» WORK TASK: When you output the records, match them exactly and omit any picture they include.

Saved entries:
=-=-=
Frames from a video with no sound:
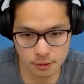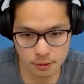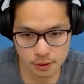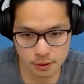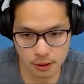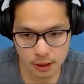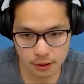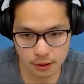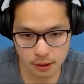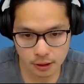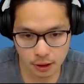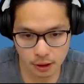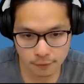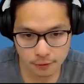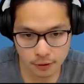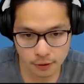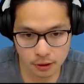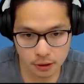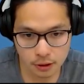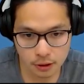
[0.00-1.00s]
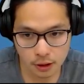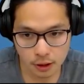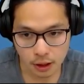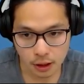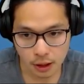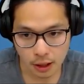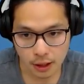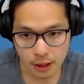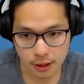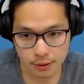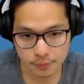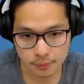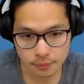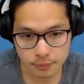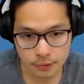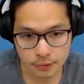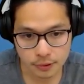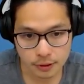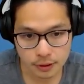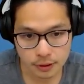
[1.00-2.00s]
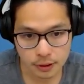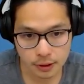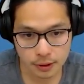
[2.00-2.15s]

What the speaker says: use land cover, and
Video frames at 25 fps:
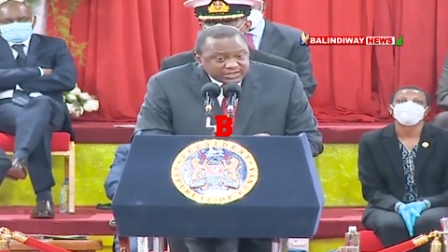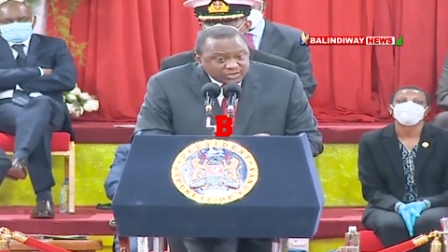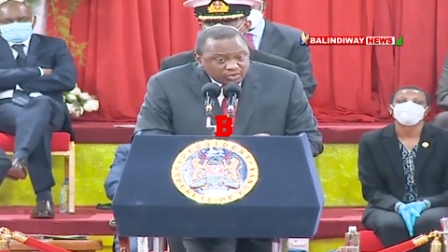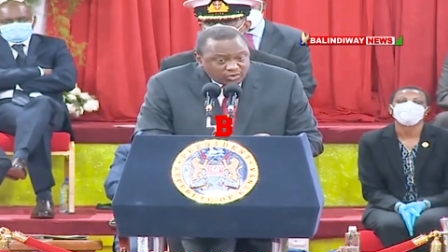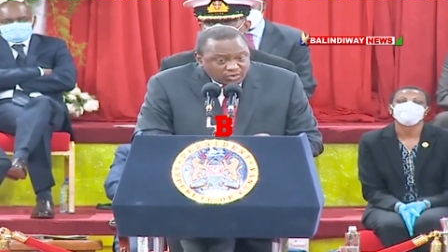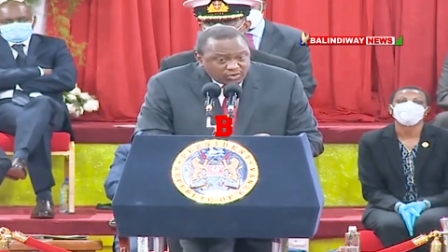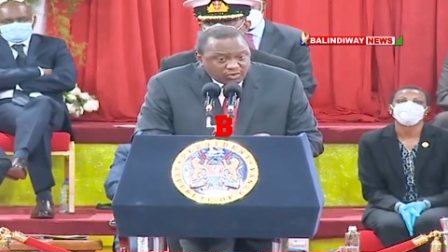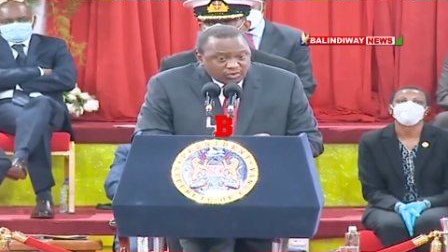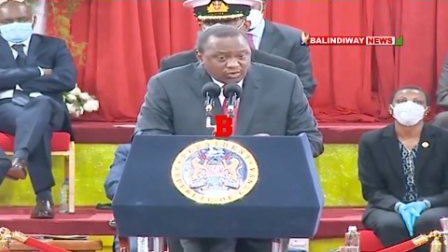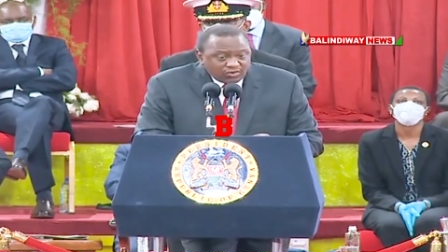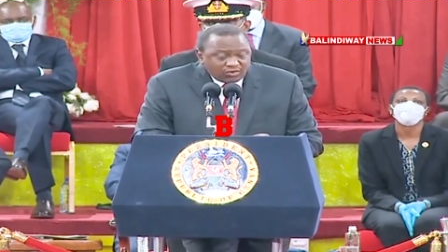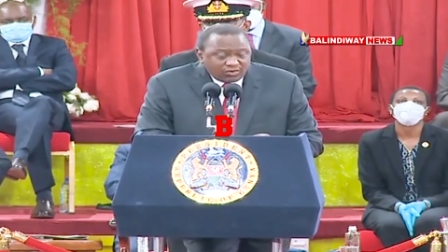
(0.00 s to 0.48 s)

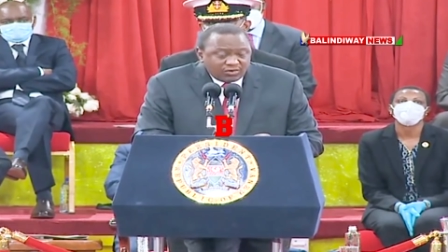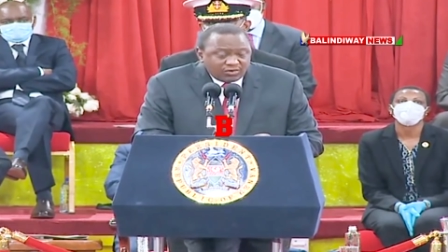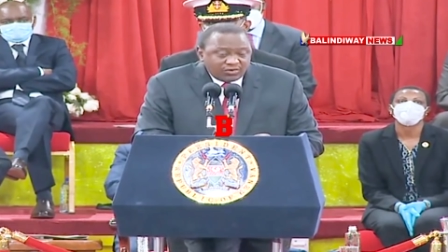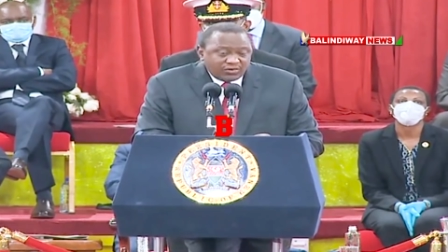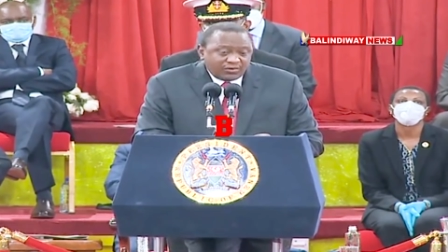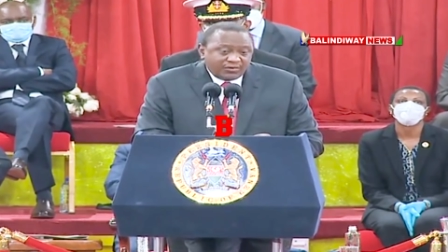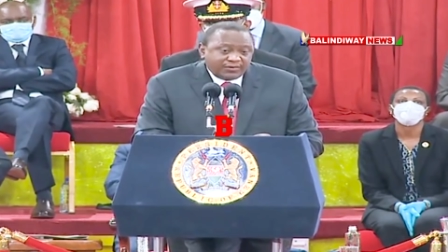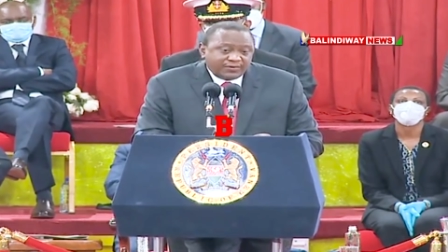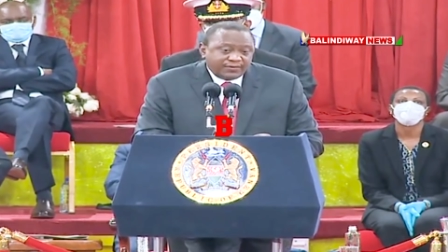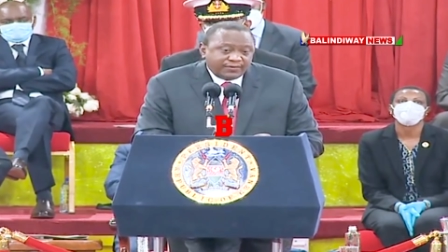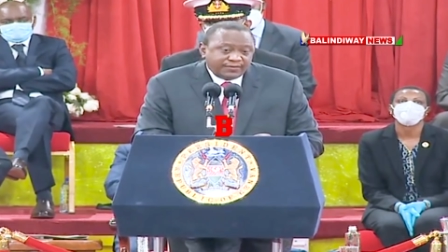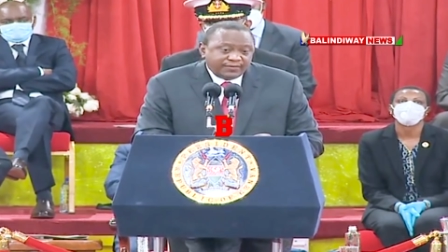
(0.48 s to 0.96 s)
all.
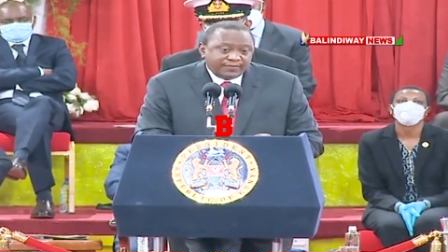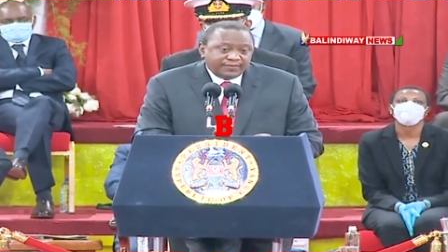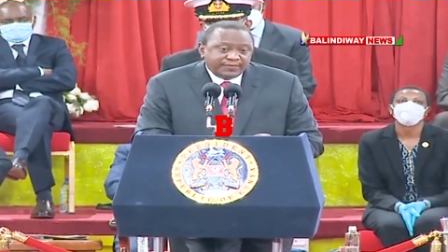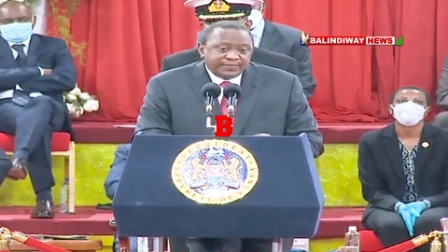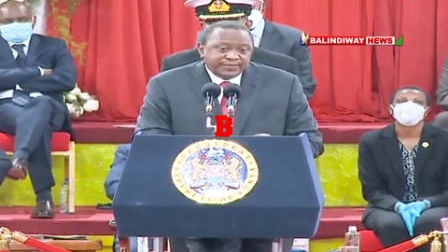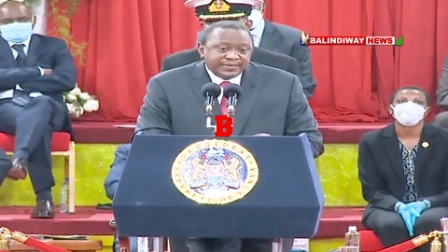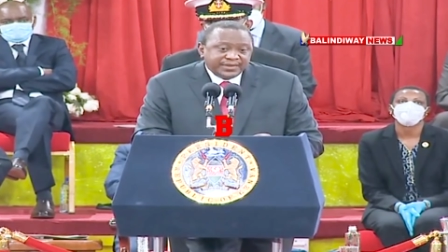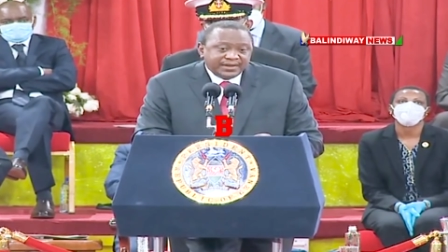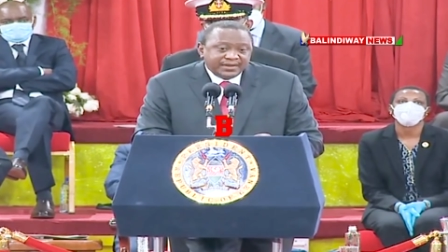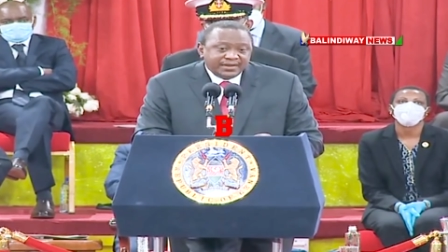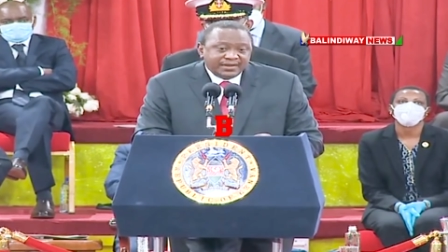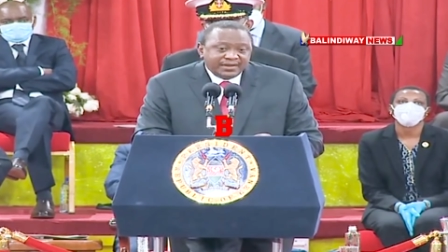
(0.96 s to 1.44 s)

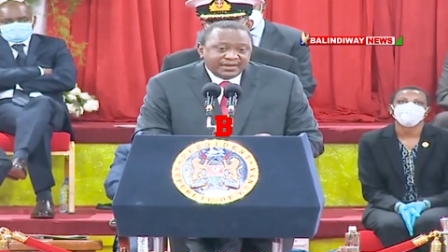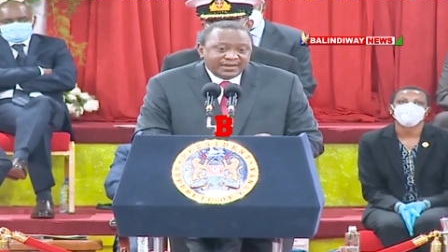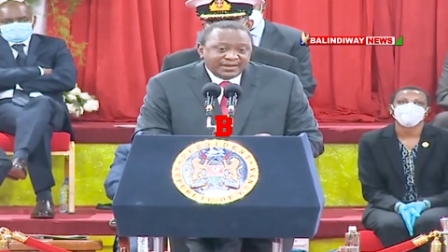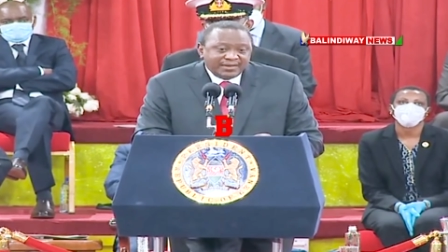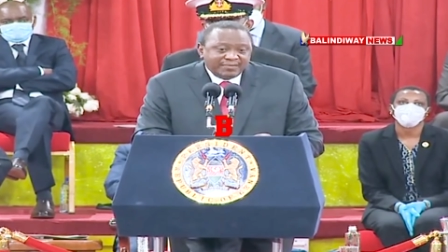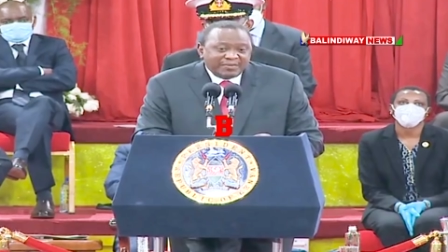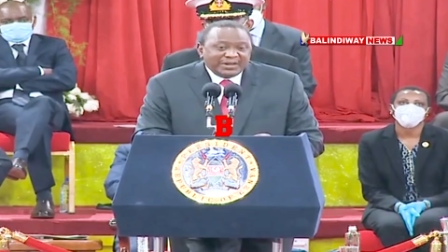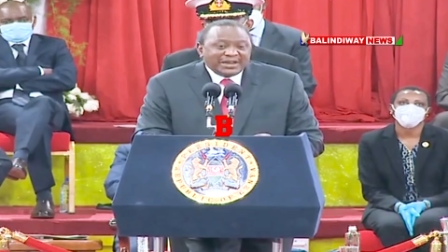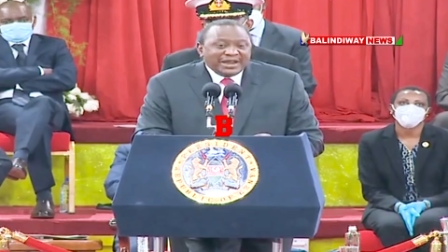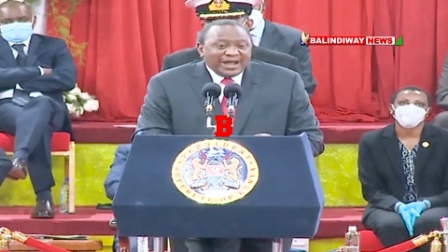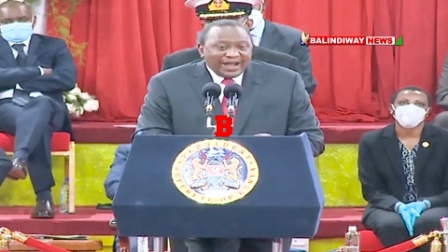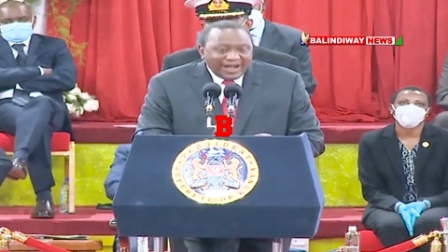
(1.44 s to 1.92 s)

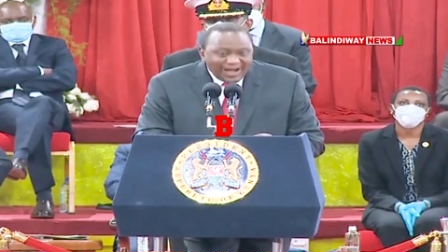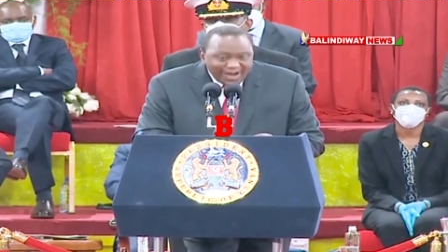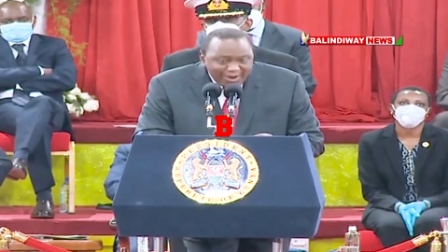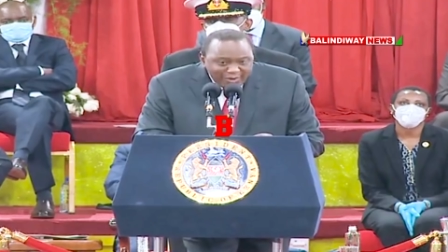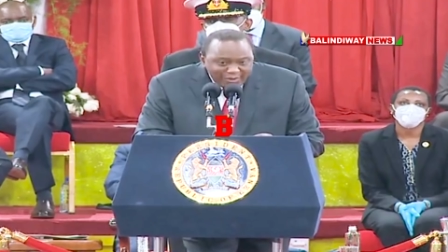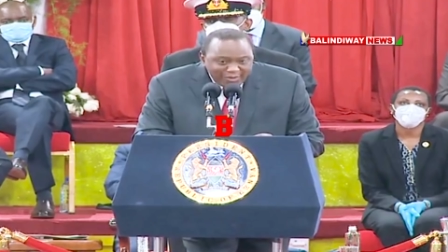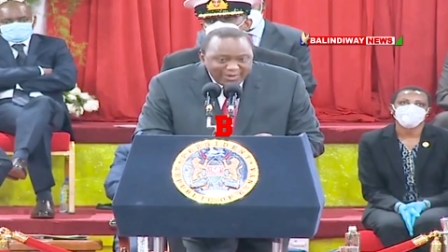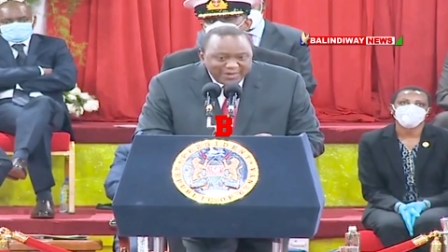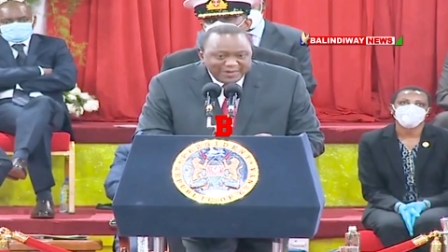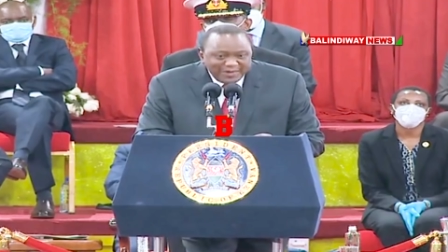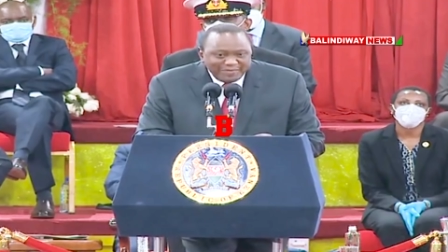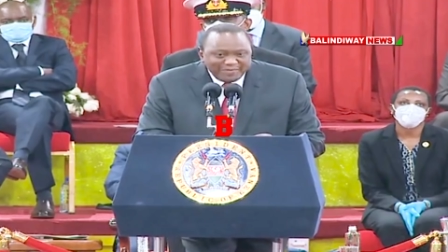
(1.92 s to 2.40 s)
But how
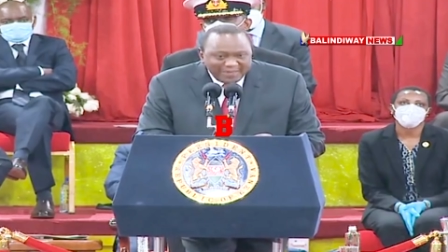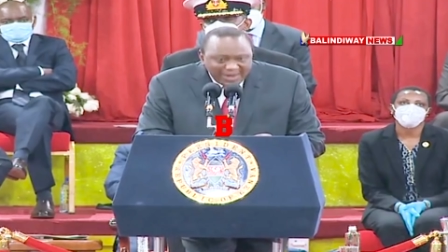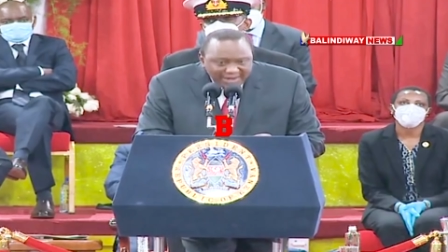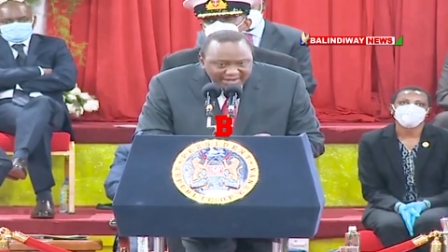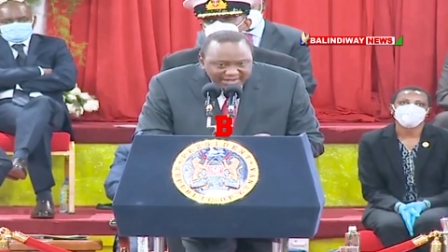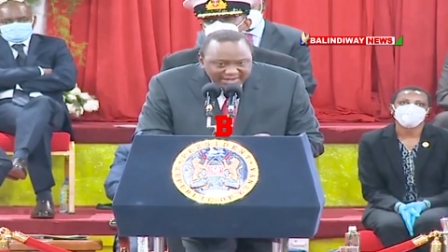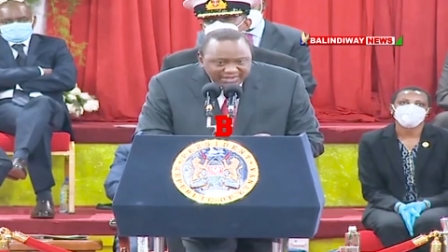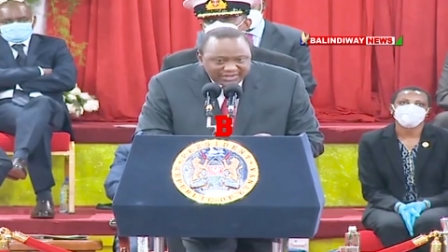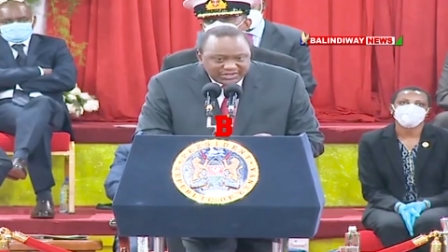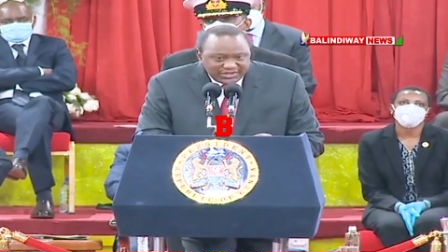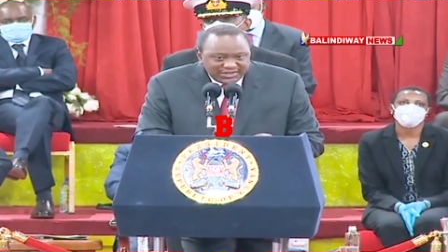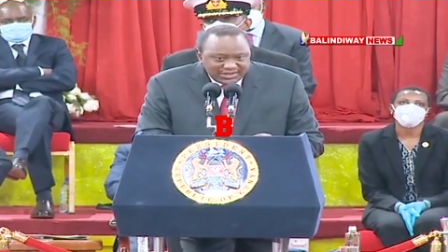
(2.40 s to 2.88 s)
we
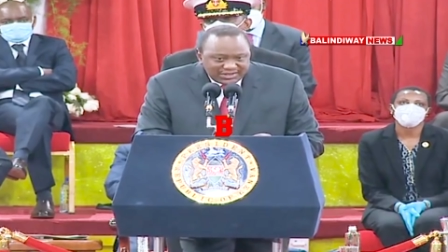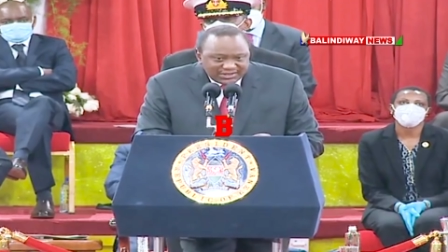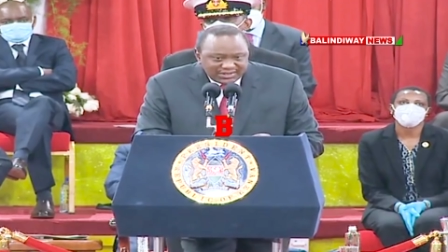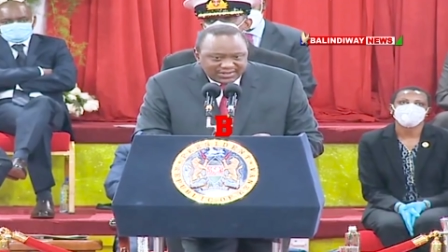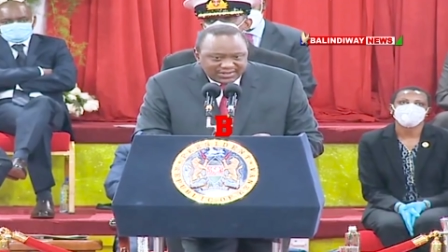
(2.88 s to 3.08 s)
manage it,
=-=-=
» TASK RESPONSE:
Frames from a video with no sound:
[0.00-1.00s]
[1.00-2.00s]
[2.00-2.15s]

What the speaker says: use land cover, and
Video frames at 25 fps:
(0.00 s to 0.48 s)

(0.48 s to 0.96 s)
all.
(0.96 s to 1.44 s)

(1.44 s to 1.92 s)

(1.92 s to 2.40 s)
But how
(2.40 s to 2.88 s)
we
(2.88 s to 3.08 s)
manage it,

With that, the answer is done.